Das crianças tratadas pelo pediatra, quem mais tira proveito dessa vitamina são as que sofrem de alergia e asma. Embora a vida no campo fosse vista há décadas como uma espécie de vacina contra perrengues do gênero, brotam agora evidências mais robustas a favor dessa ideia. Um estudo publicado no respeitado periódico científico The New England Journal of Medicine indica que quem cresce em fazenda, cercado de vacas, galinhas e cavalos, é, de fato, mais resistente a tais distúrbios.
Cientistas da Universidade de Chicago monitoraram 60 crianças americanas, de 7 a 14 anos: 30 da comunidade Amish de Indiana e 30 da comunidade Huterita da Dakota do Norte. Os dois grupos têm muito em comum: pertencem a correntes religiosas, vieram da Europa Central e apresentam um estilo de vida simples e caseiro.

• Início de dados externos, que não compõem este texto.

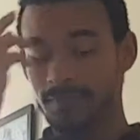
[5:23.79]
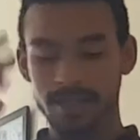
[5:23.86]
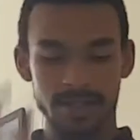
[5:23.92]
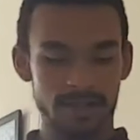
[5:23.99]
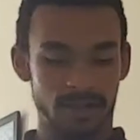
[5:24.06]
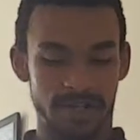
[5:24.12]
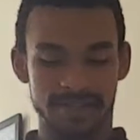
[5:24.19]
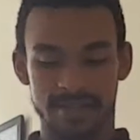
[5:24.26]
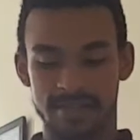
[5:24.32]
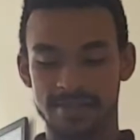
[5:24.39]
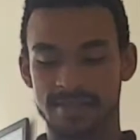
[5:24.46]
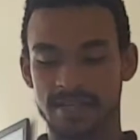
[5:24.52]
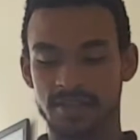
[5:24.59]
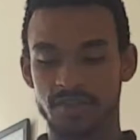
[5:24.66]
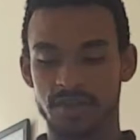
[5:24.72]
So let's
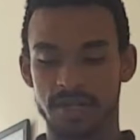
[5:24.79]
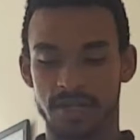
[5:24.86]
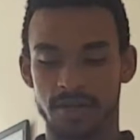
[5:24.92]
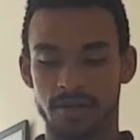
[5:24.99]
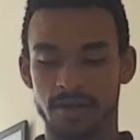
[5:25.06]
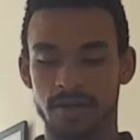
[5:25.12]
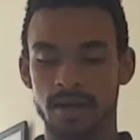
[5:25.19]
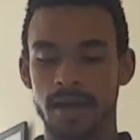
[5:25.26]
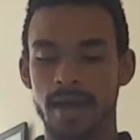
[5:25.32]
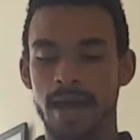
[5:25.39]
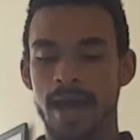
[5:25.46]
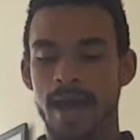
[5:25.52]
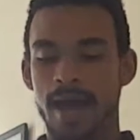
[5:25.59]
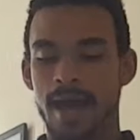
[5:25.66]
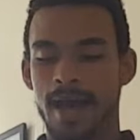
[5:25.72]
continue here.
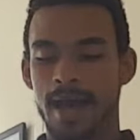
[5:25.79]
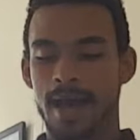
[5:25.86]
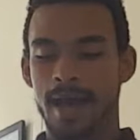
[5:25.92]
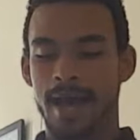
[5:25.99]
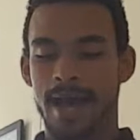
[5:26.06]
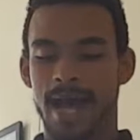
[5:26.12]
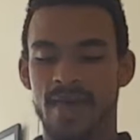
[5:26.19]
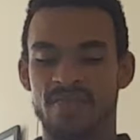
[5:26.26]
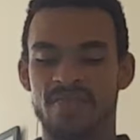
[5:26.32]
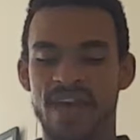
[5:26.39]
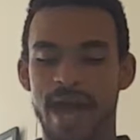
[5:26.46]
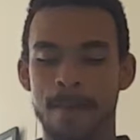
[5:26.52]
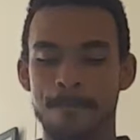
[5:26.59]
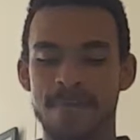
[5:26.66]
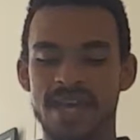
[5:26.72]
At
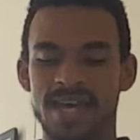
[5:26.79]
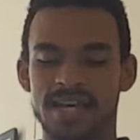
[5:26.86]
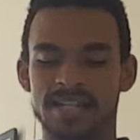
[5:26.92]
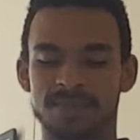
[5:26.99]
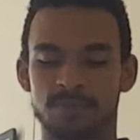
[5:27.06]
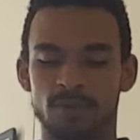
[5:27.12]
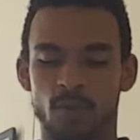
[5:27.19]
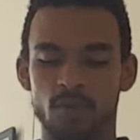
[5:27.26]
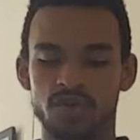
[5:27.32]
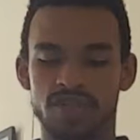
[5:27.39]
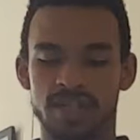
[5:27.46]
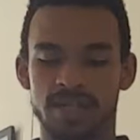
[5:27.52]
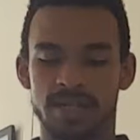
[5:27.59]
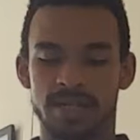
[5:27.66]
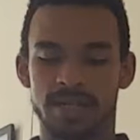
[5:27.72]
that big
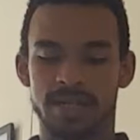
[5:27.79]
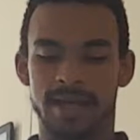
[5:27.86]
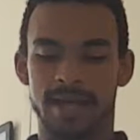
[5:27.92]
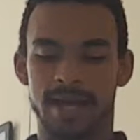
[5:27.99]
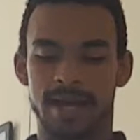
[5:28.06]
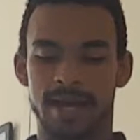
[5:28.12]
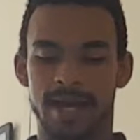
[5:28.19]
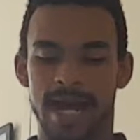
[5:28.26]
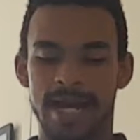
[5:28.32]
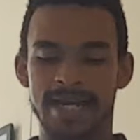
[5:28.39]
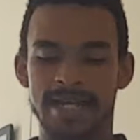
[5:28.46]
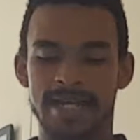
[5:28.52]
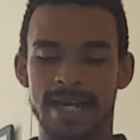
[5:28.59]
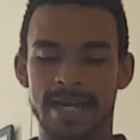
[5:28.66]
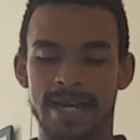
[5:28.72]
explosion, yeah, I
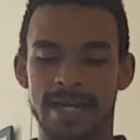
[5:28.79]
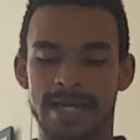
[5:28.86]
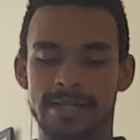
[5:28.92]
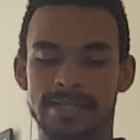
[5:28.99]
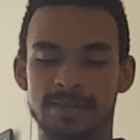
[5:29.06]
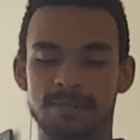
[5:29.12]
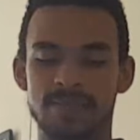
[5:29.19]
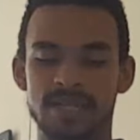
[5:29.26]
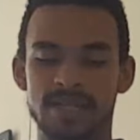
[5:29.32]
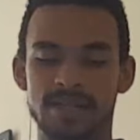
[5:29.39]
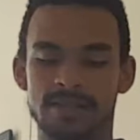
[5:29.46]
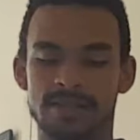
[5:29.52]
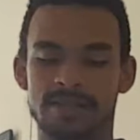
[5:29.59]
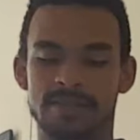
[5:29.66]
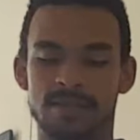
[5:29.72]
negated it. To me,
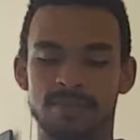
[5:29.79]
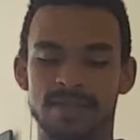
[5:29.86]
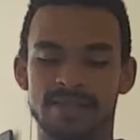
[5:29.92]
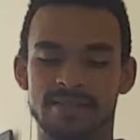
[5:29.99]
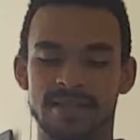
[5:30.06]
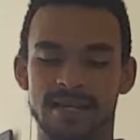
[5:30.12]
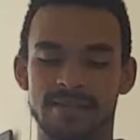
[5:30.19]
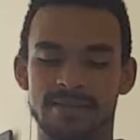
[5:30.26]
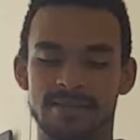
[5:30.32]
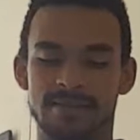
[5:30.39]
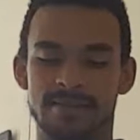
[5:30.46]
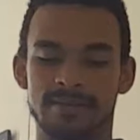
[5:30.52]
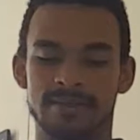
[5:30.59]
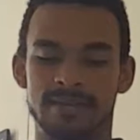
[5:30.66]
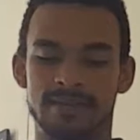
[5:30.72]
to some extent,
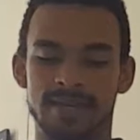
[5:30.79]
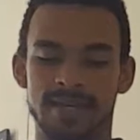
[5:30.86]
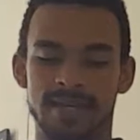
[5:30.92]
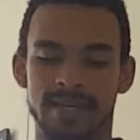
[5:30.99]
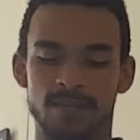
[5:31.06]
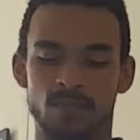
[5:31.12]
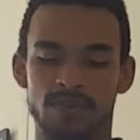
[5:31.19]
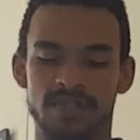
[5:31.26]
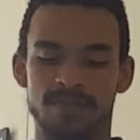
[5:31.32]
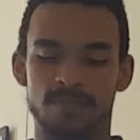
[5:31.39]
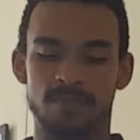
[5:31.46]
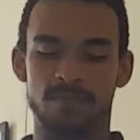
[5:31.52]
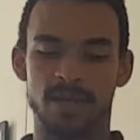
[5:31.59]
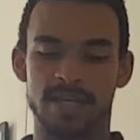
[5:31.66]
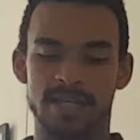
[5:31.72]
good thing it was
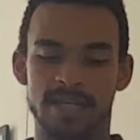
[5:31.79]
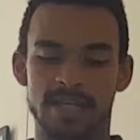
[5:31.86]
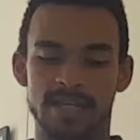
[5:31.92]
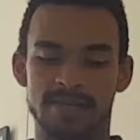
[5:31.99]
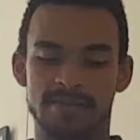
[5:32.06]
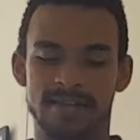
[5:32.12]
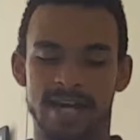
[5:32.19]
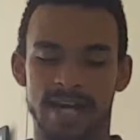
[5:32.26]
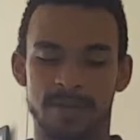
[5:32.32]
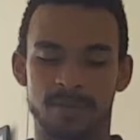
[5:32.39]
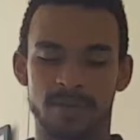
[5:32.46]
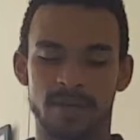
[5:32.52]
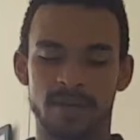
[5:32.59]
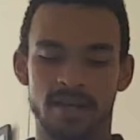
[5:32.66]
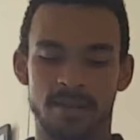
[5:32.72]
heat
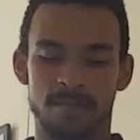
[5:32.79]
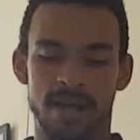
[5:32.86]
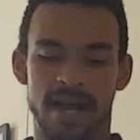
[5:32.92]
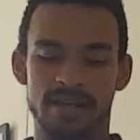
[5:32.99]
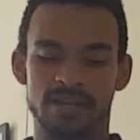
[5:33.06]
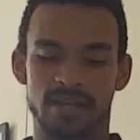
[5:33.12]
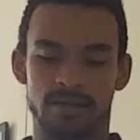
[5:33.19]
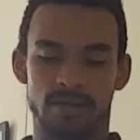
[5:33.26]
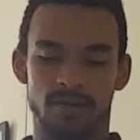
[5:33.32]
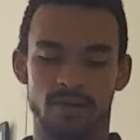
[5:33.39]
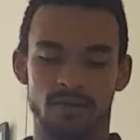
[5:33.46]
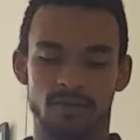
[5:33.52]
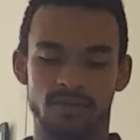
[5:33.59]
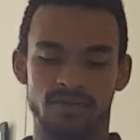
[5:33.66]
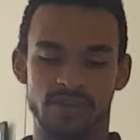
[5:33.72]
type magic.
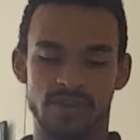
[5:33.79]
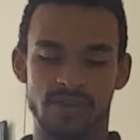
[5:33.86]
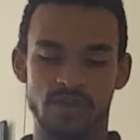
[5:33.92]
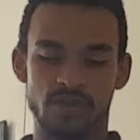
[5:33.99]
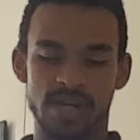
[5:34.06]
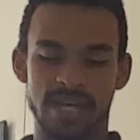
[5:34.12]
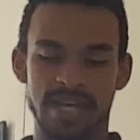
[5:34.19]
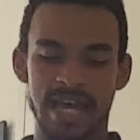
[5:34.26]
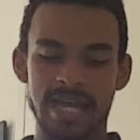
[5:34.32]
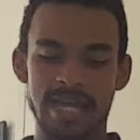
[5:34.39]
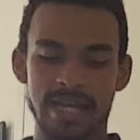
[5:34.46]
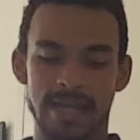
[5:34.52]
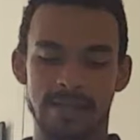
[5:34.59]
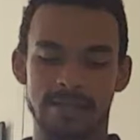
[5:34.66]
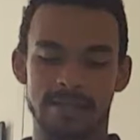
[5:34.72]
Oh, so you
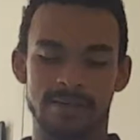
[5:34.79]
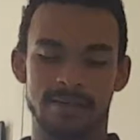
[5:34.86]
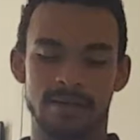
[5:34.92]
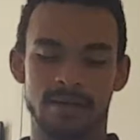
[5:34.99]
negated it.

Suas taxas de asma, no entanto, são bem diferentes. Enquanto 4% dos pequenos amish têm o problema marcado por crises de falta de ar, os huteritas conviviam com um índice quase cinco vezes maior. Qual seria o motivo? Os amish usam cavalos para o trabalho no campo, ao passo que os huteritas recorrem a máquinas agrícolas industrializadas.
Ficou na mesma? Bem, é a poeira que emana dos celeiros das fazendas amish que, cheia de fragmentos de bactérias, estimula o sistema imunológico das crianças a se desenvolver desde cedo e não causar hiperreações, como acontece na asma.
Para comprovar essa tese, os cientistas submeteram as crianças a exames de sangue. Os resultados mostraram que os amish tinham mais células do tipo neutrófilo, responsáveis por blindar o organismo contra infecções, e menos eosinófilos, por trás das típicas manifestações de alergia e asma.